Fund managers globally that responded to the survey said that their biggest challenge regarding Mifid II is uncertainty about what the rules contained within the regulation actually mean – both their scope and substance – as well as what they perceived to be a lack of clarity relating to the cost and nature of services provided by brokers.
The survey showed that 34% of alternative asset managers are undecided about how they will pay for research following the implementation of Mifid II. Of those that have made decisions around how to pay for research, 80% plan to charge investors and the remaining 20% intend to absorb the costs themselves.
With Mifid II rules requiring firms to decide how they will report trades to the regulator and the market, the survey found that 75% of firms plan to self-report to their regulator. Meanwhile, 50% intend to delegate some of the responsibility to one or more brokers. The findings indicate that some investment management groups will not necessarily limit themselves to a single reporting mechanism.
When publishing details of executed trades to the market – which helps set market prices – 33% of alternative asset managers plan to self-report, while the remainder plan to have brokers report their trades, according to the survey.
Additionally, half of alternative asset managers with offices outside the EU said they intend to apply Mifid II best execution policies globally. This figure jumps to 90% for alternative asset management firms that delegate portfolio management from the EU to a third country.

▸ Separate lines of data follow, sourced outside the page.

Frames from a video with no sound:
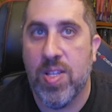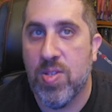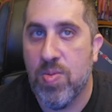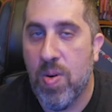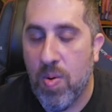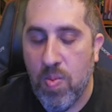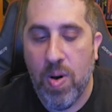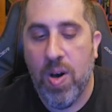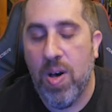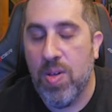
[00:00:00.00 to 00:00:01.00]
to a
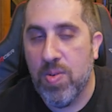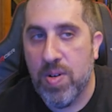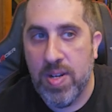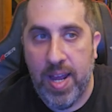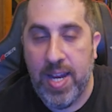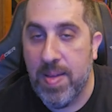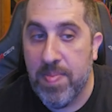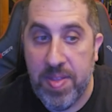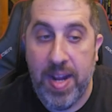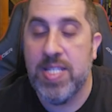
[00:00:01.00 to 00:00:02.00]
wall or an item.
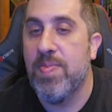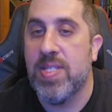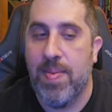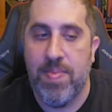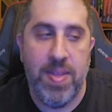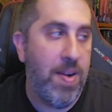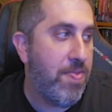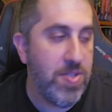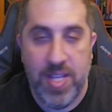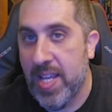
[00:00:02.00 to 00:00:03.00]
There has to be something there. If
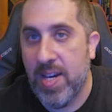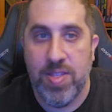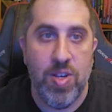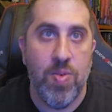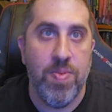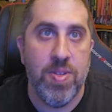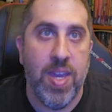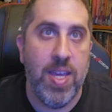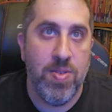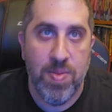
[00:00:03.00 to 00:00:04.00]
they're standing out in the open, you
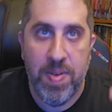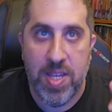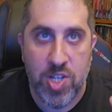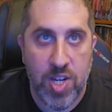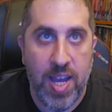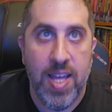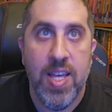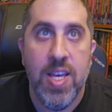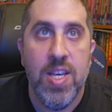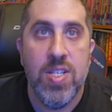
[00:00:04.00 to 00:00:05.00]
can't use a pinning shot.
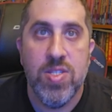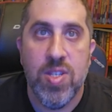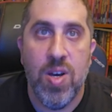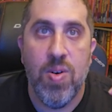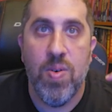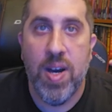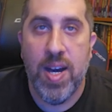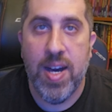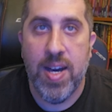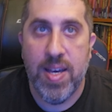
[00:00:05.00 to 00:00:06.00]

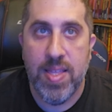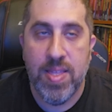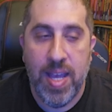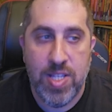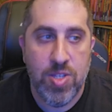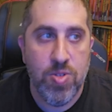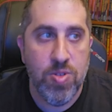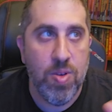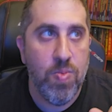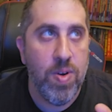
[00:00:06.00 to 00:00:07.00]
So that's
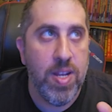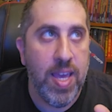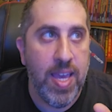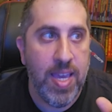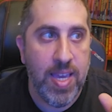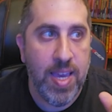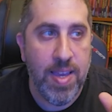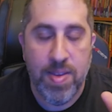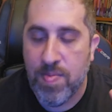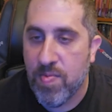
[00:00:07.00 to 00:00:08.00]
usually what
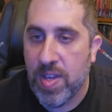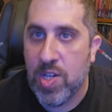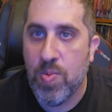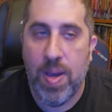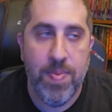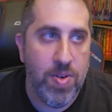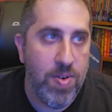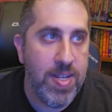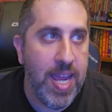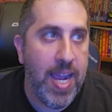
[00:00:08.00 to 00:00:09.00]
a ranged weapon or
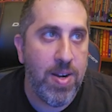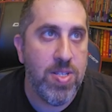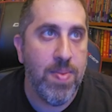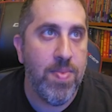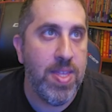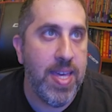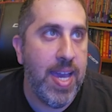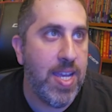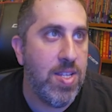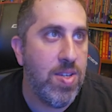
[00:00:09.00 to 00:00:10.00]
a dagger or something like
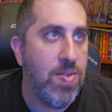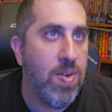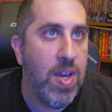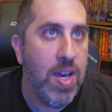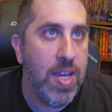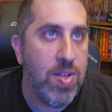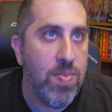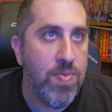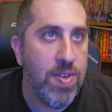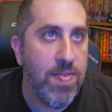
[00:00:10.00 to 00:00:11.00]
that can do. I
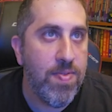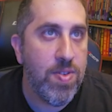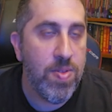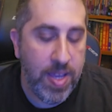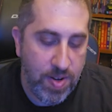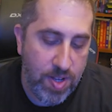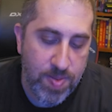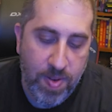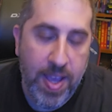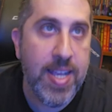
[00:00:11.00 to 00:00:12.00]
don't believe light
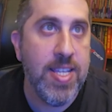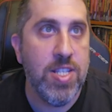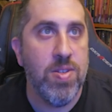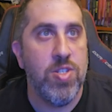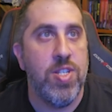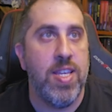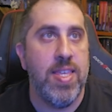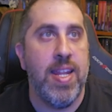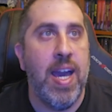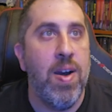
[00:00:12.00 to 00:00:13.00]
crossbow has that, so I should take
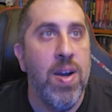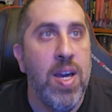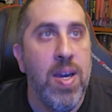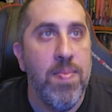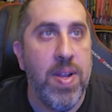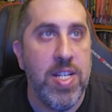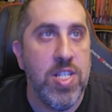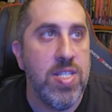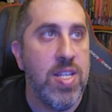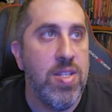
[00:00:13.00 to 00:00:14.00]
that out. But I
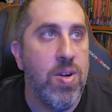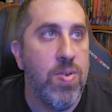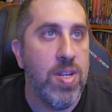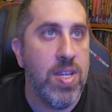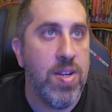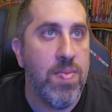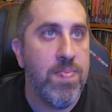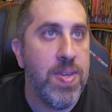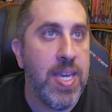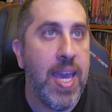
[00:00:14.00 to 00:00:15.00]
just did note in here
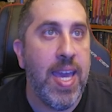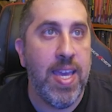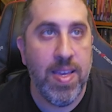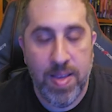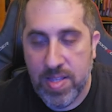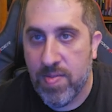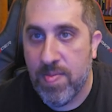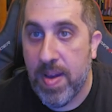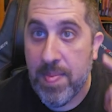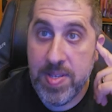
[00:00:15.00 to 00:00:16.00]
BA to
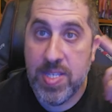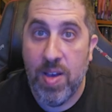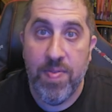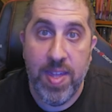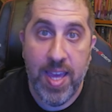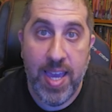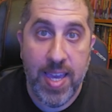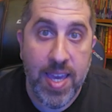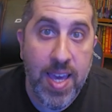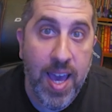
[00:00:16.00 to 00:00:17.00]
remind myself that,
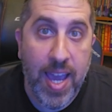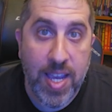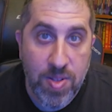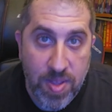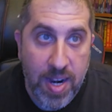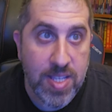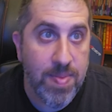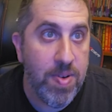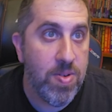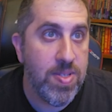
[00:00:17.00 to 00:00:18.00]
hey, I can do that as a
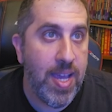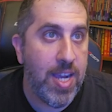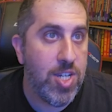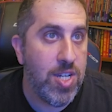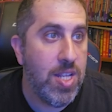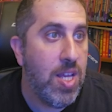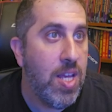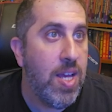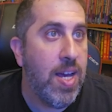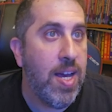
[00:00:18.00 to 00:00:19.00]
bonus action.
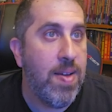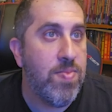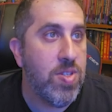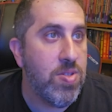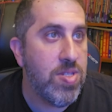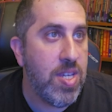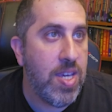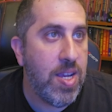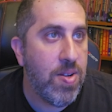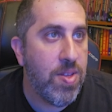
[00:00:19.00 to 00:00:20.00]
So you'll see
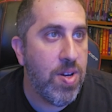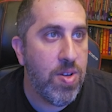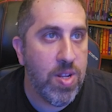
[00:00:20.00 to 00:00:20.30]
here, though,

Commenting on the survey results, Jack Inglis, AIMA CEO, says: “Complying with MiFID II is a significant undertaking and understandably many members are needing to rely on the broker community to provide solutions. This survey shows not only that a substantial amount of uncertainty remains, but also that the industry is working hard to meet the January 2018 deadline. Alternative asset managers face further increases in compliance costs and we will be working hard with members and regulators to ensure concerns are addressed, and avoid any fallout in six months’ time.”